Orchard Planning Basics

Don't read this section until you have read the "You Need a Plan" section!  Answering most of the basic questions there and determining your market niche, management capabilities, equipment needs, and capital investment needs is really a prerequisite to planning the first orchard.  

Your "Market Niche" should be one of the biggest determinants in the varieties you choose and the planting systems you can employ.  

Higher quality fruit is generally produced on smaller trees than larger ones.

Current equipment holdings often drives planting distances and densities, unless you feel you can justify smaller equipment.

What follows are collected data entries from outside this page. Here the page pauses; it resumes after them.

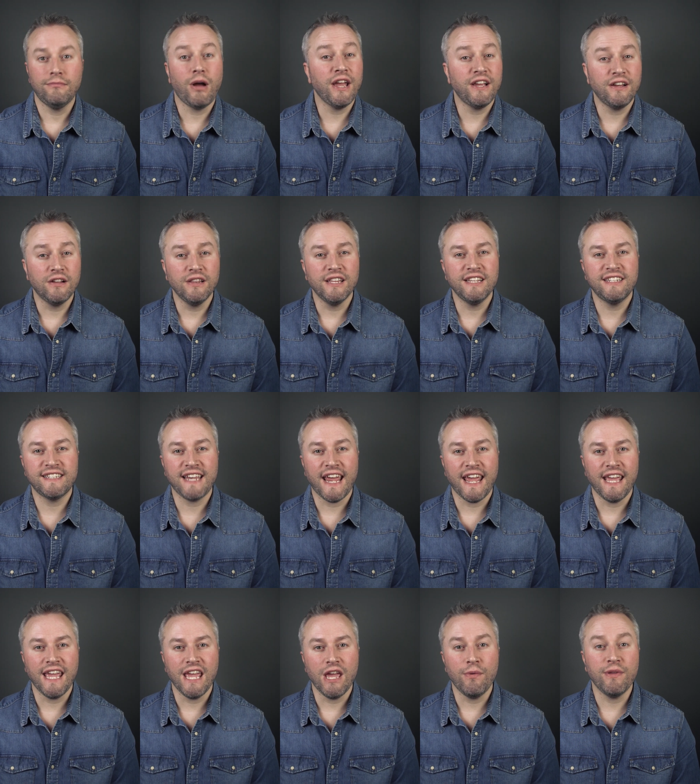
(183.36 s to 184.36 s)
Michael is
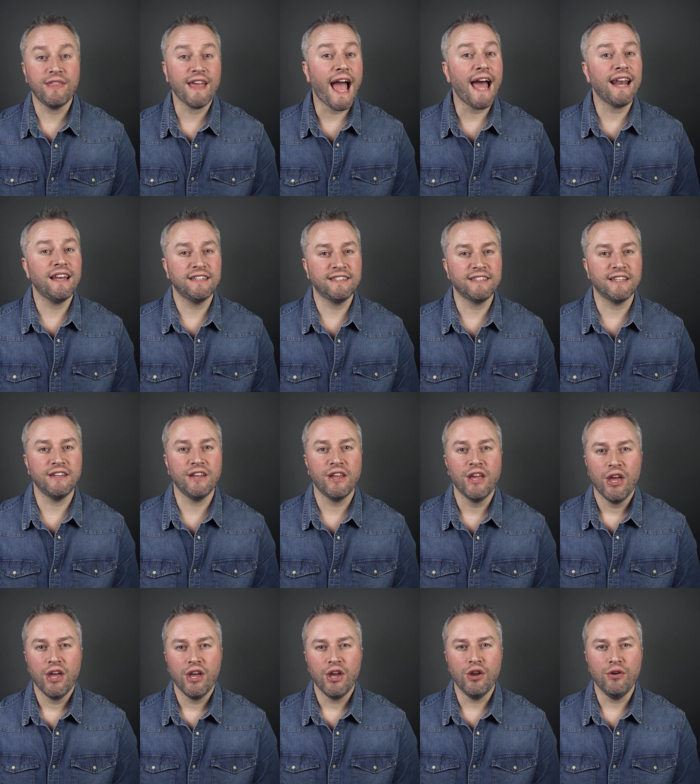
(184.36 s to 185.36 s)
staying here with Alison,
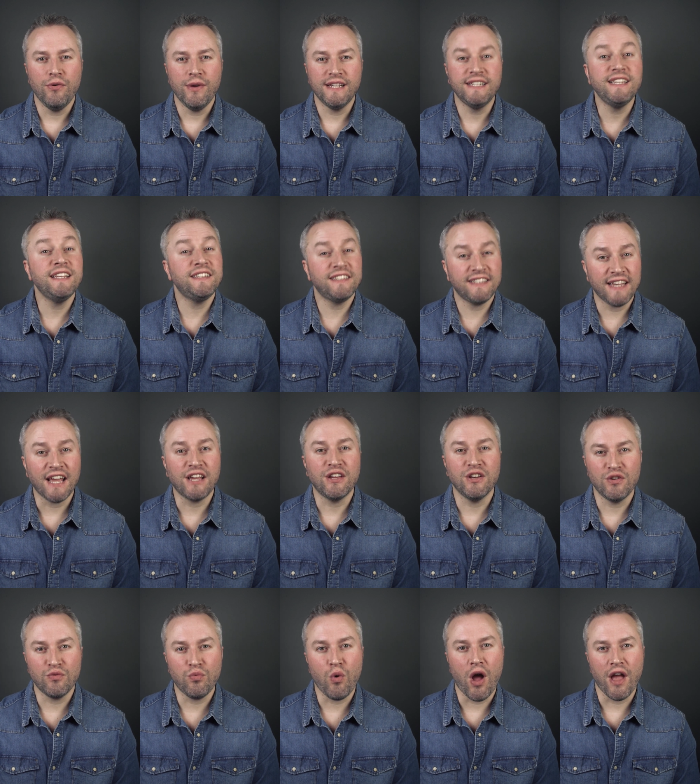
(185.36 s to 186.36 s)
who is his
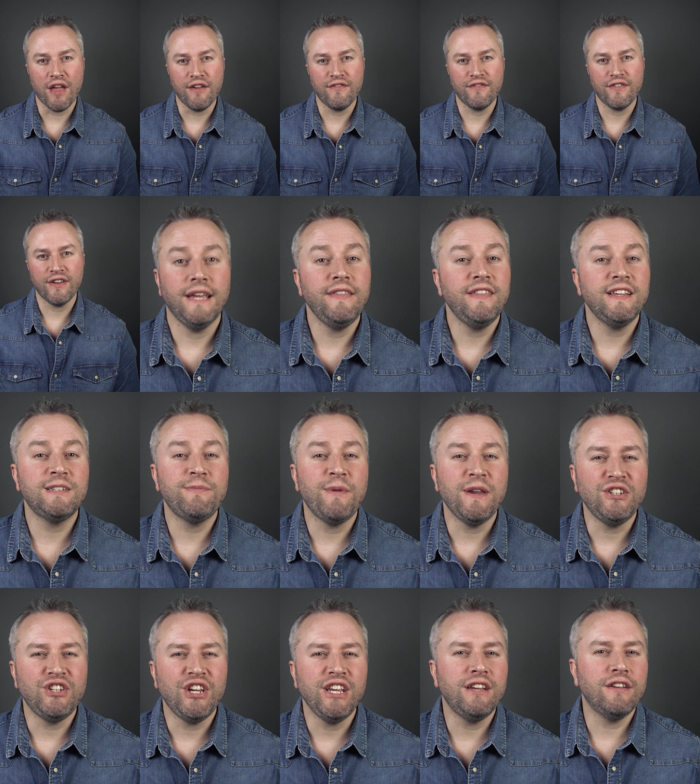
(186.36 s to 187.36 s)
second wife. In this
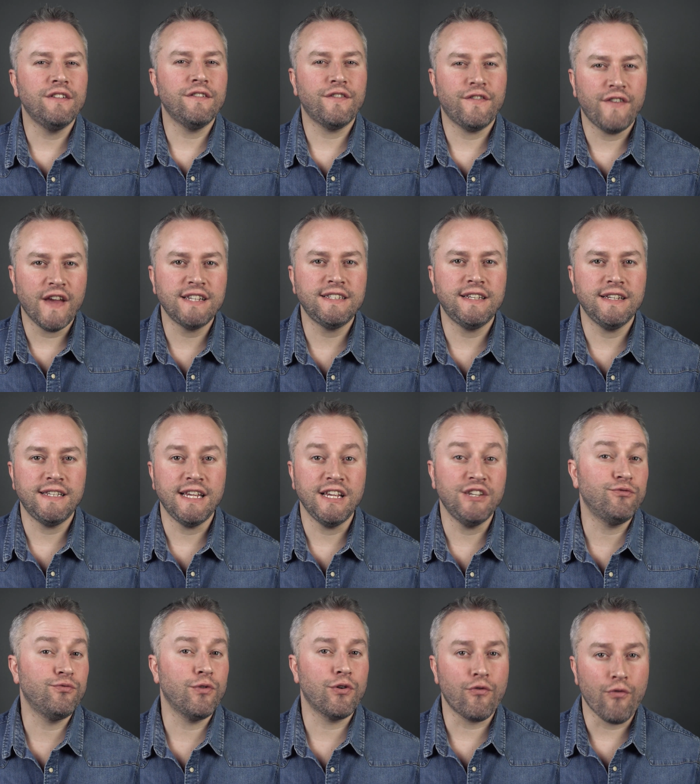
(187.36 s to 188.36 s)
speech he confesses
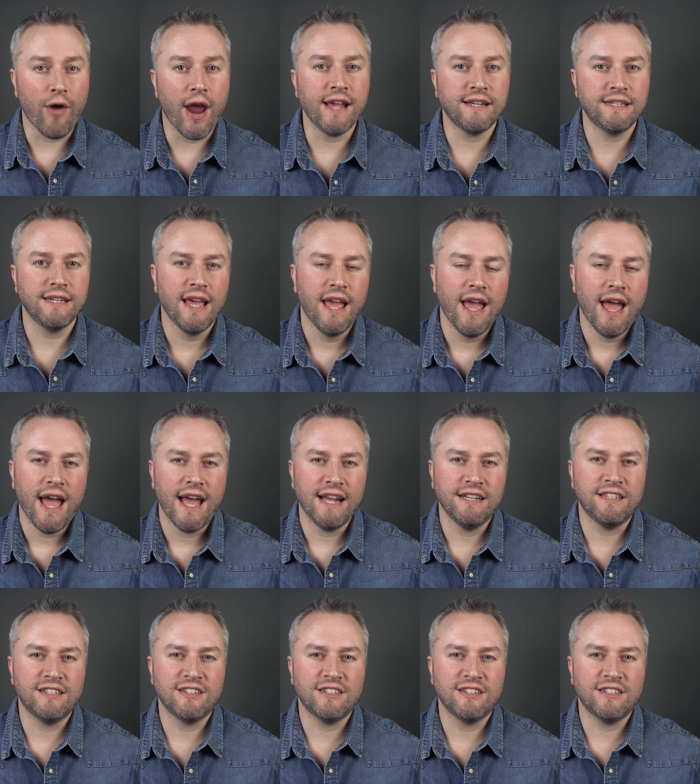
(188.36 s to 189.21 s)
his regret and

Capital resources and your relationship with your banker can limit your choices.  Fewer dollars mean that you probably will plant fewer trees, in lesser densities than if you had a bottomless bucket on money.

Management capabilities are critical.  If you really pay attention to detail in all your current crops, then you stand a better chance of succeeding at higher densities.  If you have a lot of different crops to produce and not a lot of time, then lower densities are generally more forgiving.

Once you have your figured out your target market, figured out how to deal with particular equipment needs, determined that you have sufficient capital resources, and know your management capabilities, then you can decide on how intense you want to grow fruit and what kinds of orchard systems are for your operation.

A few common sense rules of thumb:

    Pick the best site you can! 

            Prepare your site before planting.  Proper pH.  Poor drainage issues resolved.  Organic matter at a proper level. etc.  Once you plant you don't have the options to make corrections as easily as when it was a raw piece of ground.  Often your next chance in 10-20 years down the road, when you replant.

                    Choose the highest density system you feel comfortable with for your initial planting.  After some experience, you can plant more or less intense systems based on your experience and past success.

                            If possible, orient your tree rows north and south for best light interception, unless there is a factor limiting like grade, field size and orientation, prevailing high winds, etc.

                                    Plan on investing significant time the first season to get the orchard off to the best start possible.  Major screw ups in the first year will almost always limit the production and profitability in future years.  Your second and subsequent seasons until production starts usually require less intense management.

                                            Plan for the unexpected!  High winds, critters, 100 year record rains, you name it!  Murphy's Law is almost always in effect in the orchard business.